* _Task to complete_: Reproduce every line below exactly as written; do not include the images.

Segment Start: Provided information

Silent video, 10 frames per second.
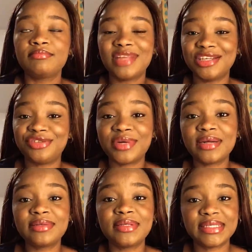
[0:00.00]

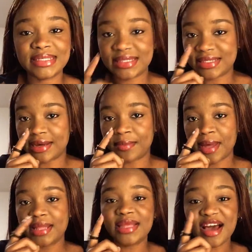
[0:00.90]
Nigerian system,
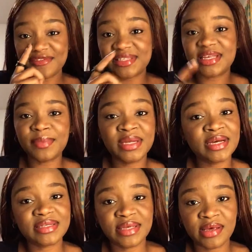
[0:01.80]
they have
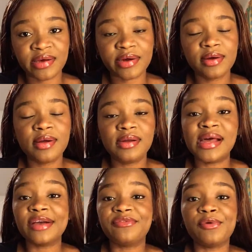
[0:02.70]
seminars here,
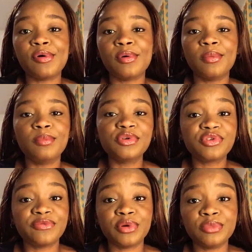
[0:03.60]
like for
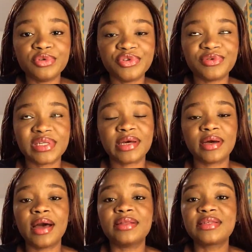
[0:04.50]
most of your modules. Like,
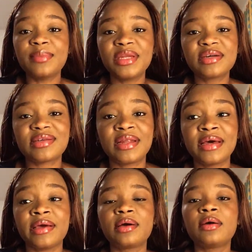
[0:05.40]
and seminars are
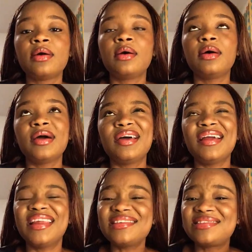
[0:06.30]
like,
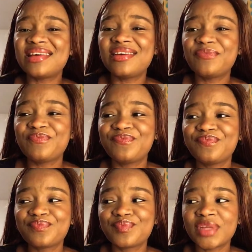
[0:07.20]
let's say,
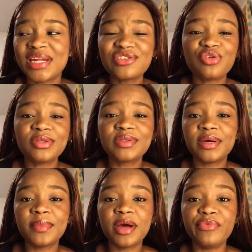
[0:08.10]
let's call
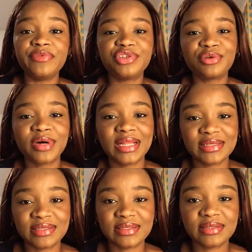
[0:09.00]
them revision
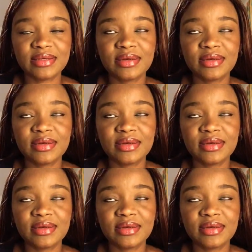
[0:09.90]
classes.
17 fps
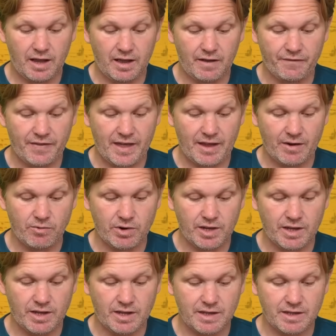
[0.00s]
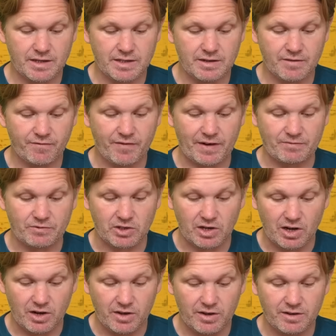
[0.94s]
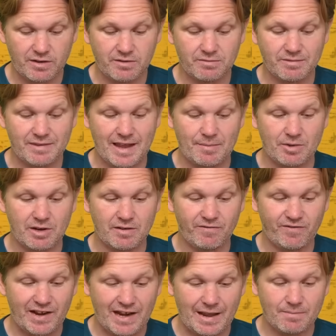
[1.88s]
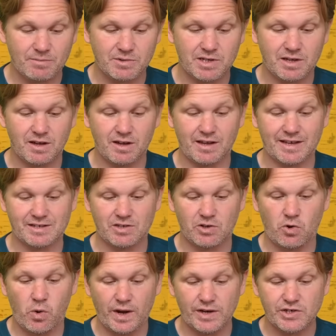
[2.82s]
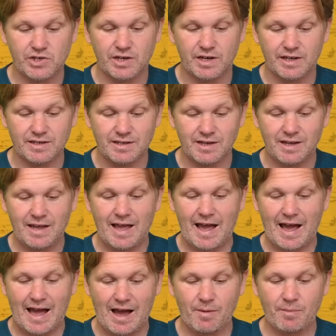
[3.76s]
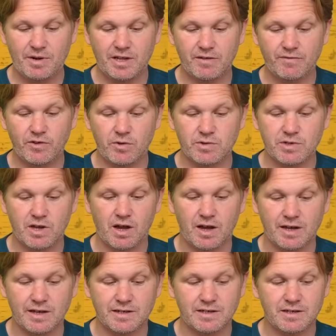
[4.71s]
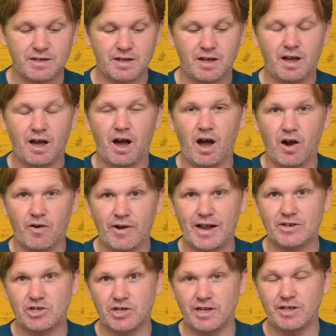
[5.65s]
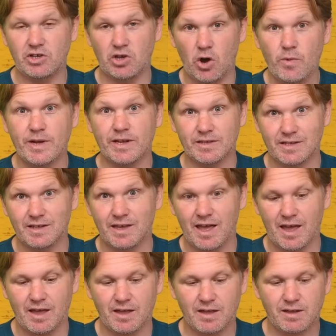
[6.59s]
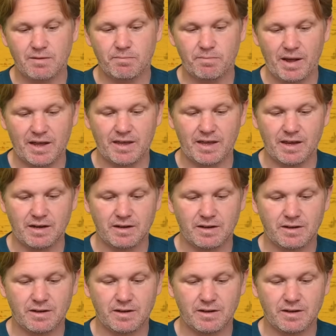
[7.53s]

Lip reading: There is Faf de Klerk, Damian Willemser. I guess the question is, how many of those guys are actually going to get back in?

Segment End: Provided information

* _Reply_:
Silent video, 10 frames per second.
[0:00.00]

[0:00.90]
Nigerian system,
[0:01.80]
they have
[0:02.70]
seminars here,
[0:03.60]
like for
[0:04.50]
most of your modules. Like,
[0:05.40]
and seminars are
[0:06.30]
like,
[0:07.20]
let's say,
[0:08.10]
let's call
[0:09.00]
them revision
[0:09.90]
classes.
17 fps
[0.00s]
[0.94s]
[1.88s]
[2.82s]
[3.76s]
[4.71s]
[5.65s]
[6.59s]
[7.53s]

Lip reading: There is Faf de Klerk, Damian Willemser. I guess the question is, how many of those guys are actually going to get back in?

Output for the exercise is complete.